I made a new password authentication program that even shows you the password you entered saved in the database! Isn’t that cool?

Approach

This is a reverse engineering challenge where a binary program implements a password authentication system. The key hint in the description is that it “shows you the password you entered saved in the database” — this suggests the program transforms your input in some way and displays the result, which we can use to reverse-engineer the expected password or directly extract the flag.

Vulnerability Analysis

The description implies the program:

  1. Takes a password as input
  2. Performs some transformation/encoding on it
  3. Stores/displays the “database” representation
  4. Compares against a hardcoded expected value

Several common patterns for this type of challenge:

  1. Direct string comparison: The expected password or flag is hardcoded in the binary and compared against input using strcmp() or a byte-by-byte comparison. The flag can be extracted with strings or by examining the binary.

  2. Character-by-character transformation: The program applies a transformation (XOR, shift, substitution) to each input character and compares against a stored array. By reversing the transformation on the stored values, we recover the password/flag.

  3. Format string / buffer display vulnerability: The program “shows you the password saved in the database” — it may actually be displaying memory contents that include the real password or flag if we provide the right input.

  4. Obfuscated comparison: The password check is split across multiple functions or uses anti-debugging tricks, but the core comparison values are still in the binary.

Analysis Tools

Key Observations

The phrase “shows you the password you entered saved in the database” is the major clue.
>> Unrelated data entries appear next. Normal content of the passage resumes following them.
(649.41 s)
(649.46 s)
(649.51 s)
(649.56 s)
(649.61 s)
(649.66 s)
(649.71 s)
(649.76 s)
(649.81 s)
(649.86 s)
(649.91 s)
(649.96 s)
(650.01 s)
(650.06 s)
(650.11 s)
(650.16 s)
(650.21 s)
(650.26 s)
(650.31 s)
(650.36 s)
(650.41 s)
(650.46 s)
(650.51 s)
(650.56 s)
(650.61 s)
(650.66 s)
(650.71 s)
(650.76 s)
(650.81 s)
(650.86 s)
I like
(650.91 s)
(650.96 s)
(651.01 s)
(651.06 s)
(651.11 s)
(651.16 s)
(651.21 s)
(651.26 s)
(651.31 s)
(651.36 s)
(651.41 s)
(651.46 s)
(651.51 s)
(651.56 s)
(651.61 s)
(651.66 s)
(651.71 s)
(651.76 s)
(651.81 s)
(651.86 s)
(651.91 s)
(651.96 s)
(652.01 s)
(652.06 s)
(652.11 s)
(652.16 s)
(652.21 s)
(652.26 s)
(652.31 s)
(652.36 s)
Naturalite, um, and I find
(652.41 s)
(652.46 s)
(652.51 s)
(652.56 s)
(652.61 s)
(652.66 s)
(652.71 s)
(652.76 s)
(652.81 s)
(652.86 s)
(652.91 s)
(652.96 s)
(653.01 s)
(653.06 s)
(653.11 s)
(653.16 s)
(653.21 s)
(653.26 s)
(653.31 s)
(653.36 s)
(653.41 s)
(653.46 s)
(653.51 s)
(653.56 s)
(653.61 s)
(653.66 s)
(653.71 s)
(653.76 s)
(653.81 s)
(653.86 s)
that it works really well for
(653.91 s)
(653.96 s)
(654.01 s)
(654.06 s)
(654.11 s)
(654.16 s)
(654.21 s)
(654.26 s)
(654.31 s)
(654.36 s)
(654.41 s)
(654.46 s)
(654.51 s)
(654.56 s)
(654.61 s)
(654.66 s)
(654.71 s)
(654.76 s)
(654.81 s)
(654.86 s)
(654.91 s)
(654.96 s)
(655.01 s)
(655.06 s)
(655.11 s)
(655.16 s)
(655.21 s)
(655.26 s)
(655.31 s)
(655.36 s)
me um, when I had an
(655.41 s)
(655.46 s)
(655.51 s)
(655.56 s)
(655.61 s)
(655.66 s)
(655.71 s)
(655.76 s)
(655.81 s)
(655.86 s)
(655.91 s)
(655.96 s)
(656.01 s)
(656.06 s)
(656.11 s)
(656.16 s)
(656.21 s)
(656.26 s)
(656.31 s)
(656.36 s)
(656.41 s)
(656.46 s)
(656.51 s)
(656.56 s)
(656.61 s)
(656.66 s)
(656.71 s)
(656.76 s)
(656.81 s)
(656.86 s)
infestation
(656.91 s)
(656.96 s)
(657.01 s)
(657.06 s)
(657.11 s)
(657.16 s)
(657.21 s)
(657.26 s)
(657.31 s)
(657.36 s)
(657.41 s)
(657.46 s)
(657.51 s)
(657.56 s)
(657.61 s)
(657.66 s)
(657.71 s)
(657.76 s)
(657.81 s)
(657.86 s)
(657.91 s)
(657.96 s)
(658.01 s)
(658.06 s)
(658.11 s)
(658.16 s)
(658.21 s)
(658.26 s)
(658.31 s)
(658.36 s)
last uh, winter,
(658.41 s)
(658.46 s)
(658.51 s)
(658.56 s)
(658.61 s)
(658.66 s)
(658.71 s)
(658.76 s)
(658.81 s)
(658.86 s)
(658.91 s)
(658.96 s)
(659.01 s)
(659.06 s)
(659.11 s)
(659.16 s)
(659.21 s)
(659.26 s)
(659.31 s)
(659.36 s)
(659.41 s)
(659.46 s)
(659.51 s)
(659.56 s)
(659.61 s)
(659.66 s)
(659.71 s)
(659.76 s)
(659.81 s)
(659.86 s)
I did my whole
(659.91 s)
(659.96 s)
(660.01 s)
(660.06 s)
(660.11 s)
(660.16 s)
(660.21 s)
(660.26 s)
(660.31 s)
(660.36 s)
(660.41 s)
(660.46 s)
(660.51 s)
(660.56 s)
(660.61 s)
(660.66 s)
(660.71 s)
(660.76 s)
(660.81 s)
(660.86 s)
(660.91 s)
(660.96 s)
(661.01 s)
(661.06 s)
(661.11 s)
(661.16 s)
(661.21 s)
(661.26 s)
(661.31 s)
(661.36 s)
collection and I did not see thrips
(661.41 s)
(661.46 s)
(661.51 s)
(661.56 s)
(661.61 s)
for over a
This likely means:

Solution

  1. Initial reconnaissance:

    file binary          # Check architecture and type
    strings binary | grep -i pico   # Quick flag search
    strings binary | grep -i flag   # Look for flag references
    checksec binary      # Check security mitigations
  2. Dynamic analysis with ltrace:

    ltrace ./binary      # Trace library calls -- look for strcmp/memcmp

    If the program uses strcmp(user_input, "picoCTF{...}"), ltrace will show both arguments.

  3. Static analysis: Open in Ghidra and look for:

    • The main() function and its control flow
    • String references to “password”, “database”, “correct”, “wrong”
    • Comparison functions and their arguments
    • Hardcoded byte arrays that might be the encoded flag
  4. Reverse the transformation: If the binary XORs, shifts, or otherwise encodes the password before comparison:

    • Identify the transformation function
    • Extract the target (encoded) values from the binary
    • Apply the inverse transformation to recover the plaintext
  5. Input-output analysis: Since the program shows the “database” version:

    • Input known strings (e.g., “AAAA”, “BBBB”) and observe the output
    • Determine the encoding: is it XOR with a key? Caesar shift? Custom substitution?
    • Once understood, reverse-engineer the expected output back to the flag

Solution Script

python3 solve.py

Flag

picoCTF{...}  (placeholder - actual flag varies per instance)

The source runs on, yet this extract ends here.